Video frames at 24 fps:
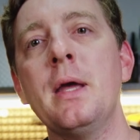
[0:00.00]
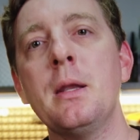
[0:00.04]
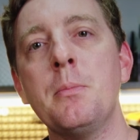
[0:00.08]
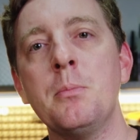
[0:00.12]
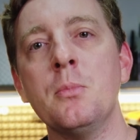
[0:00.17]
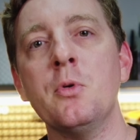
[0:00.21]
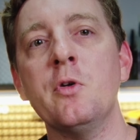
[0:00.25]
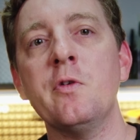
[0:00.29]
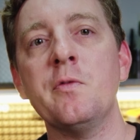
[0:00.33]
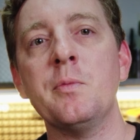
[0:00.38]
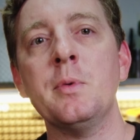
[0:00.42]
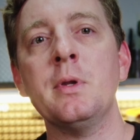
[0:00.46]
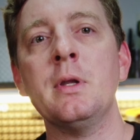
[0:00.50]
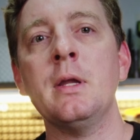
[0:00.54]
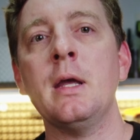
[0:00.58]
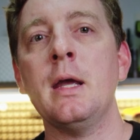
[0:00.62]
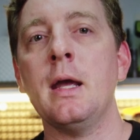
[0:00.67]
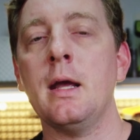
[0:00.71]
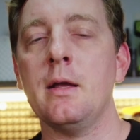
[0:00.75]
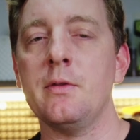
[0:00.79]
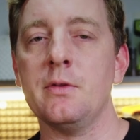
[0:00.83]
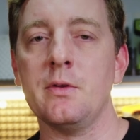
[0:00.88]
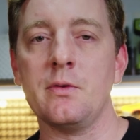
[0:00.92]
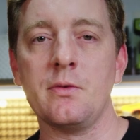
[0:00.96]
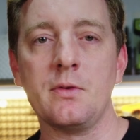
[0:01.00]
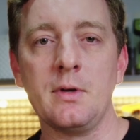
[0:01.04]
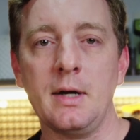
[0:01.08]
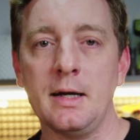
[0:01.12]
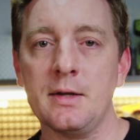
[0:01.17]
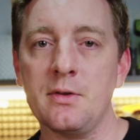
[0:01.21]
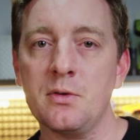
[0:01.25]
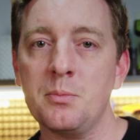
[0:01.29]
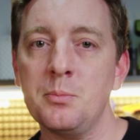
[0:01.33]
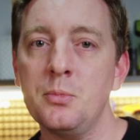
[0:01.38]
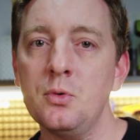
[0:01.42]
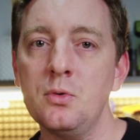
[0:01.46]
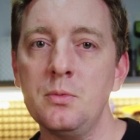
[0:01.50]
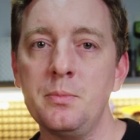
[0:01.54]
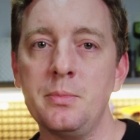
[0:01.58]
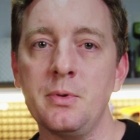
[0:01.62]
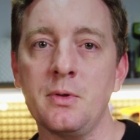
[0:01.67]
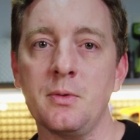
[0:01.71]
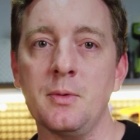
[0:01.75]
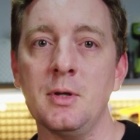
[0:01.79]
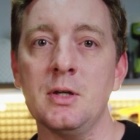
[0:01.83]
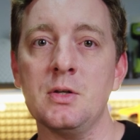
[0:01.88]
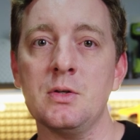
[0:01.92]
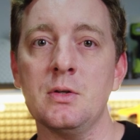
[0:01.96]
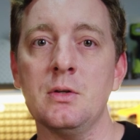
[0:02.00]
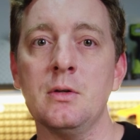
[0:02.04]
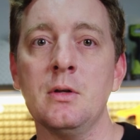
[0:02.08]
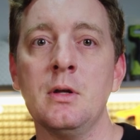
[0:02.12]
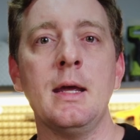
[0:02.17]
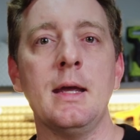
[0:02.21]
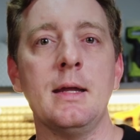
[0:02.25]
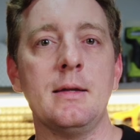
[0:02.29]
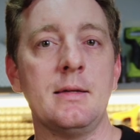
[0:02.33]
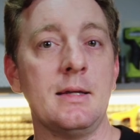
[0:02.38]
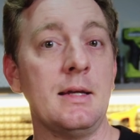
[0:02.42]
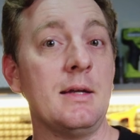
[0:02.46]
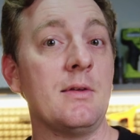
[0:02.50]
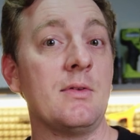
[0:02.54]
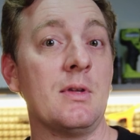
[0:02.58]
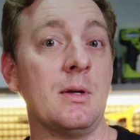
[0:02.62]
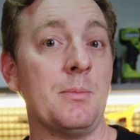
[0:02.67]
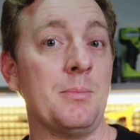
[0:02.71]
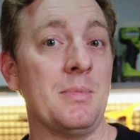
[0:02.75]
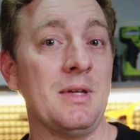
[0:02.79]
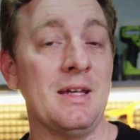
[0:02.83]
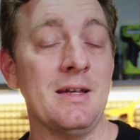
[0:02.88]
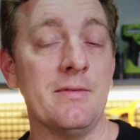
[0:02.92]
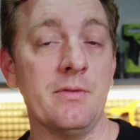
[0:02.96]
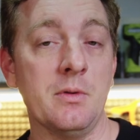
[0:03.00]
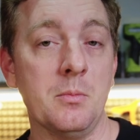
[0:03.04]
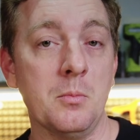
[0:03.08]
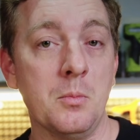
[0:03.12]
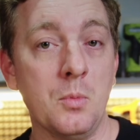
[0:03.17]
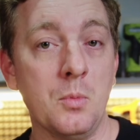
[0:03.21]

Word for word: bed movement and the side spool position, it takes up even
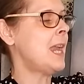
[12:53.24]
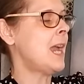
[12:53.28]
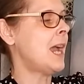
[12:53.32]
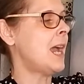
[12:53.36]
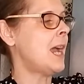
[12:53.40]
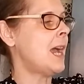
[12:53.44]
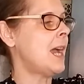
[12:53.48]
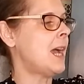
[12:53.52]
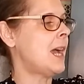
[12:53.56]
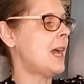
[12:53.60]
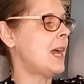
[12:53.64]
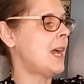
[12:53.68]

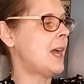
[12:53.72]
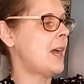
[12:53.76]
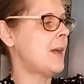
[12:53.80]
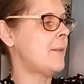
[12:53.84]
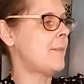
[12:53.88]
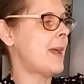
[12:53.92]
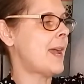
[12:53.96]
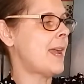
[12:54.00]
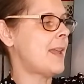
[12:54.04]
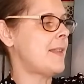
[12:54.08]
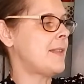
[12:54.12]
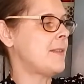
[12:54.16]

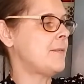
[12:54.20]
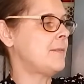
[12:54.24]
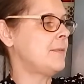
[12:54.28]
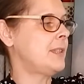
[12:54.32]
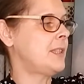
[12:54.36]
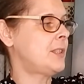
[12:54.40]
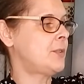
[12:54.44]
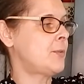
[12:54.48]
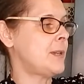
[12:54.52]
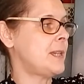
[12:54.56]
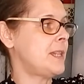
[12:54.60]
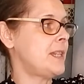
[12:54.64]
and there
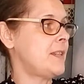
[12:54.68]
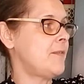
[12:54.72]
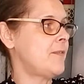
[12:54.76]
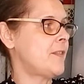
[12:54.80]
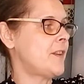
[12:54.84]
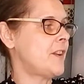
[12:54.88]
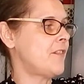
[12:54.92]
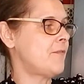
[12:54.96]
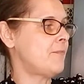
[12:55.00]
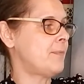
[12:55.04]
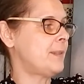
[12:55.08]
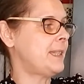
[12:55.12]
was
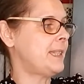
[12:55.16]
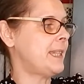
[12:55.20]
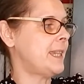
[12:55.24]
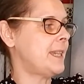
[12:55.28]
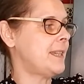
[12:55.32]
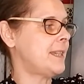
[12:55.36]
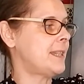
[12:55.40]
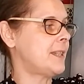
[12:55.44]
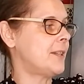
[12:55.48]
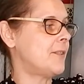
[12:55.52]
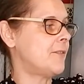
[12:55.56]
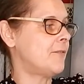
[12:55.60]

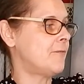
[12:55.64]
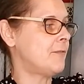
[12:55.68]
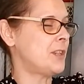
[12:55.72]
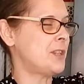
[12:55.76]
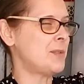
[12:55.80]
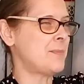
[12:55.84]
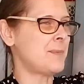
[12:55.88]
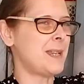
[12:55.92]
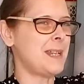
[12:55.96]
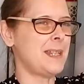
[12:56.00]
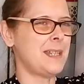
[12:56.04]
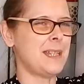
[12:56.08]
25% off,
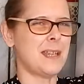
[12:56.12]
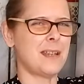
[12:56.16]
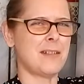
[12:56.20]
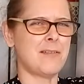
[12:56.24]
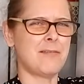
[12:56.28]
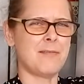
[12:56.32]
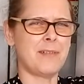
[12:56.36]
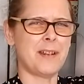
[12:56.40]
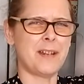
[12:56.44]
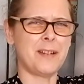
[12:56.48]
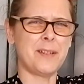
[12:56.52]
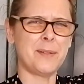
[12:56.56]
which made it
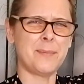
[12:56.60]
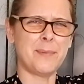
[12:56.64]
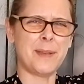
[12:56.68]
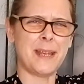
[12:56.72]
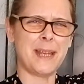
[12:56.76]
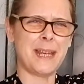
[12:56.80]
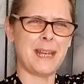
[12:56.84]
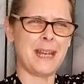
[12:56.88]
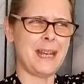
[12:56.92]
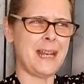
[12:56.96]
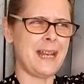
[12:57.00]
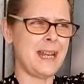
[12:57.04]
around
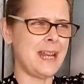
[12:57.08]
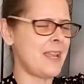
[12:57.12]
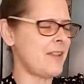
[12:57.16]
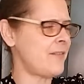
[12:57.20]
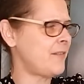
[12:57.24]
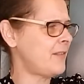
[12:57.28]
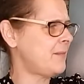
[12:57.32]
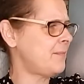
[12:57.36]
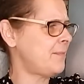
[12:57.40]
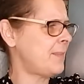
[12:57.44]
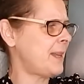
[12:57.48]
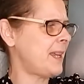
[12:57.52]
about
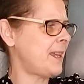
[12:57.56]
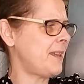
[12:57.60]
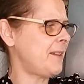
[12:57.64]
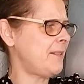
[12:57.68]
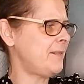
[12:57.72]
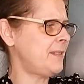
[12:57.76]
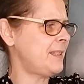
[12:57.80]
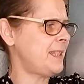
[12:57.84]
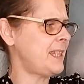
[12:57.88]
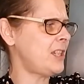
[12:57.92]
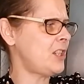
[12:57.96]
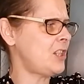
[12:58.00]

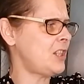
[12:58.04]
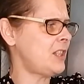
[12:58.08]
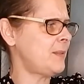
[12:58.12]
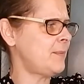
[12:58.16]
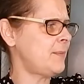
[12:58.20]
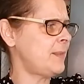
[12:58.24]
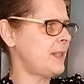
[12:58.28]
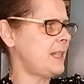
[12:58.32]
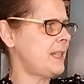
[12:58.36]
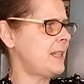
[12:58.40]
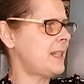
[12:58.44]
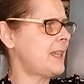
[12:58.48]
£11-ish,
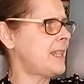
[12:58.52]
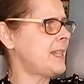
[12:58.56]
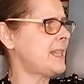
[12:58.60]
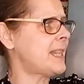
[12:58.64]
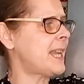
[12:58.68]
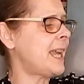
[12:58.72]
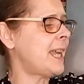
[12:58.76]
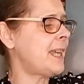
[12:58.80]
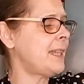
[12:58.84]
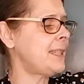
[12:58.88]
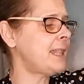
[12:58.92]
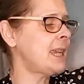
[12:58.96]
something like
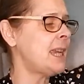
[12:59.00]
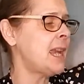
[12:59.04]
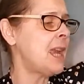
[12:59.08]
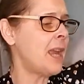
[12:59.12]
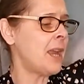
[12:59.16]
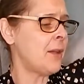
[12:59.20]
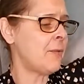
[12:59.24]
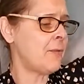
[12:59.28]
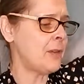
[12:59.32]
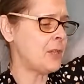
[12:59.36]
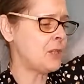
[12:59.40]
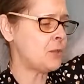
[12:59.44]
that,
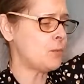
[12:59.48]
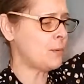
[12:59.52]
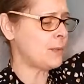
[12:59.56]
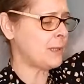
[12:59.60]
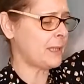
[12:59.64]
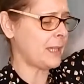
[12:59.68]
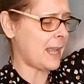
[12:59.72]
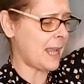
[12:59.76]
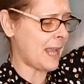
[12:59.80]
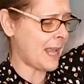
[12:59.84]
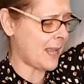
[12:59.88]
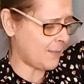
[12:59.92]
which
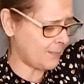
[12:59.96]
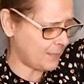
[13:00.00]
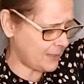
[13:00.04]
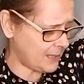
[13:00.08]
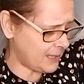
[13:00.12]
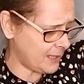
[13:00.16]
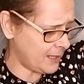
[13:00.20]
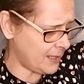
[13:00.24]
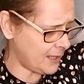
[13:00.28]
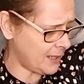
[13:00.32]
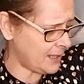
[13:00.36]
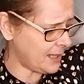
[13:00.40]
was
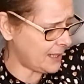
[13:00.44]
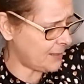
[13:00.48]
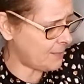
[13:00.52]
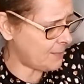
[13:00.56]
absolutely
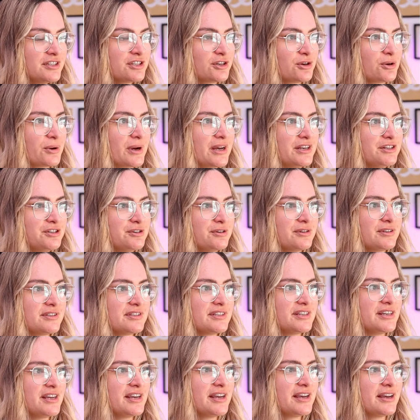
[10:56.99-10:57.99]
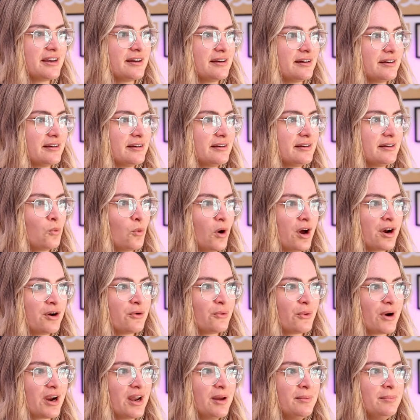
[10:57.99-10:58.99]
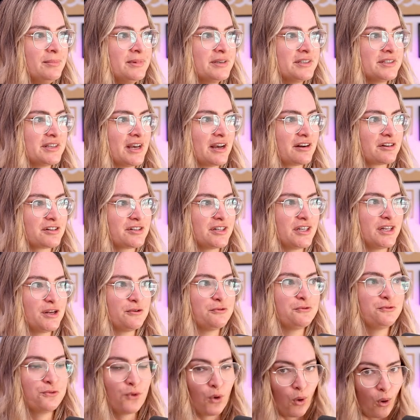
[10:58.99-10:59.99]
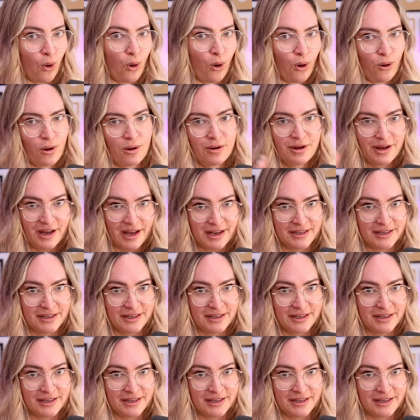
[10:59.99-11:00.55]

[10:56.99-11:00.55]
So as you can see here, 1 rem is actually 4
==*==
**Your goal**
Transcribe every line from the records above without alteration, and leave out the images.

**Written answer**
Video frames at 24 fps:
[0:00.00]
[0:00.04]
[0:00.08]
[0:00.12]
[0:00.17]
[0:00.21]
[0:00.25]
[0:00.29]
[0:00.33]
[0:00.38]
[0:00.42]
[0:00.46]
[0:00.50]
[0:00.54]
[0:00.58]
[0:00.62]
[0:00.67]
[0:00.71]
[0:00.75]
[0:00.79]
[0:00.83]
[0:00.88]
[0:00.92]
[0:00.96]
[0:01.00]
[0:01.04]
[0:01.08]
[0:01.12]
[0:01.17]
[0:01.21]
[0:01.25]
[0:01.29]
[0:01.33]
[0:01.38]
[0:01.42]
[0:01.46]
[0:01.50]
[0:01.54]
[0:01.58]
[0:01.62]
[0:01.67]
[0:01.71]
[0:01.75]
[0:01.79]
[0:01.83]
[0:01.88]
[0:01.92]
[0:01.96]
[0:02.00]
[0:02.04]
[0:02.08]
[0:02.12]
[0:02.17]
[0:02.21]
[0:02.25]
[0:02.29]
[0:02.33]
[0:02.38]
[0:02.42]
[0:02.46]
[0:02.50]
[0:02.54]
[0:02.58]
[0:02.62]
[0:02.67]
[0:02.71]
[0:02.75]
[0:02.79]
[0:02.83]
[0:02.88]
[0:02.92]
[0:02.96]
[0:03.00]
[0:03.04]
[0:03.08]
[0:03.12]
[0:03.17]
[0:03.21]

Word for word: bed movement and the side spool position, it takes up even
[12:53.24]
[12:53.28]
[12:53.32]
[12:53.36]
[12:53.40]
[12:53.44]
[12:53.48]
[12:53.52]
[12:53.56]
[12:53.60]
[12:53.64]
[12:53.68]

[12:53.72]
[12:53.76]
[12:53.80]
[12:53.84]
[12:53.88]
[12:53.92]
[12:53.96]
[12:54.00]
[12:54.04]
[12:54.08]
[12:54.12]
[12:54.16]

[12:54.20]
[12:54.24]
[12:54.28]
[12:54.32]
[12:54.36]
[12:54.40]
[12:54.44]
[12:54.48]
[12:54.52]
[12:54.56]
[12:54.60]
[12:54.64]
and there
[12:54.68]
[12:54.72]
[12:54.76]
[12:54.80]
[12:54.84]
[12:54.88]
[12:54.92]
[12:54.96]
[12:55.00]
[12:55.04]
[12:55.08]
[12:55.12]
was
[12:55.16]
[12:55.20]
[12:55.24]
[12:55.28]
[12:55.32]
[12:55.36]
[12:55.40]
[12:55.44]
[12:55.48]
[12:55.52]
[12:55.56]
[12:55.60]

[12:55.64]
[12:55.68]
[12:55.72]
[12:55.76]
[12:55.80]
[12:55.84]
[12:55.88]
[12:55.92]
[12:55.96]
[12:56.00]
[12:56.04]
[12:56.08]
25% off,
[12:56.12]
[12:56.16]
[12:56.20]
[12:56.24]
[12:56.28]
[12:56.32]
[12:56.36]
[12:56.40]
[12:56.44]
[12:56.48]
[12:56.52]
[12:56.56]
which made it
[12:56.60]
[12:56.64]
[12:56.68]
[12:56.72]
[12:56.76]
[12:56.80]
[12:56.84]
[12:56.88]
[12:56.92]
[12:56.96]
[12:57.00]
[12:57.04]
around
[12:57.08]
[12:57.12]
[12:57.16]
[12:57.20]
[12:57.24]
[12:57.28]
[12:57.32]
[12:57.36]
[12:57.40]
[12:57.44]
[12:57.48]
[12:57.52]
about
[12:57.56]
[12:57.60]
[12:57.64]
[12:57.68]
[12:57.72]
[12:57.76]
[12:57.80]
[12:57.84]
[12:57.88]
[12:57.92]
[12:57.96]
[12:58.00]

[12:58.04]
[12:58.08]
[12:58.12]
[12:58.16]
[12:58.20]
[12:58.24]
[12:58.28]
[12:58.32]
[12:58.36]
[12:58.40]
[12:58.44]
[12:58.48]
£11-ish,
[12:58.52]
[12:58.56]
[12:58.60]
[12:58.64]
[12:58.68]
[12:58.72]
[12:58.76]
[12:58.80]
[12:58.84]
[12:58.88]
[12:58.92]
[12:58.96]
something like
[12:59.00]
[12:59.04]
[12:59.08]
[12:59.12]
[12:59.16]
[12:59.20]
[12:59.24]
[12:59.28]
[12:59.32]
[12:59.36]
[12:59.40]
[12:59.44]
that,
[12:59.48]
[12:59.52]
[12:59.56]
[12:59.60]
[12:59.64]
[12:59.68]
[12:59.72]
[12:59.76]
[12:59.80]
[12:59.84]
[12:59.88]
[12:59.92]
which
[12:59.96]
[13:00.00]
[13:00.04]
[13:00.08]
[13:00.12]
[13:00.16]
[13:00.20]
[13:00.24]
[13:00.28]
[13:00.32]
[13:00.36]
[13:00.40]
was
[13:00.44]
[13:00.48]
[13:00.52]
[13:00.56]
absolutely
[10:56.99-10:57.99]
[10:57.99-10:58.99]
[10:58.99-10:59.99]
[10:59.99-11:00.55]

[10:56.99-11:00.55]
So as you can see here, 1 rem is actually 4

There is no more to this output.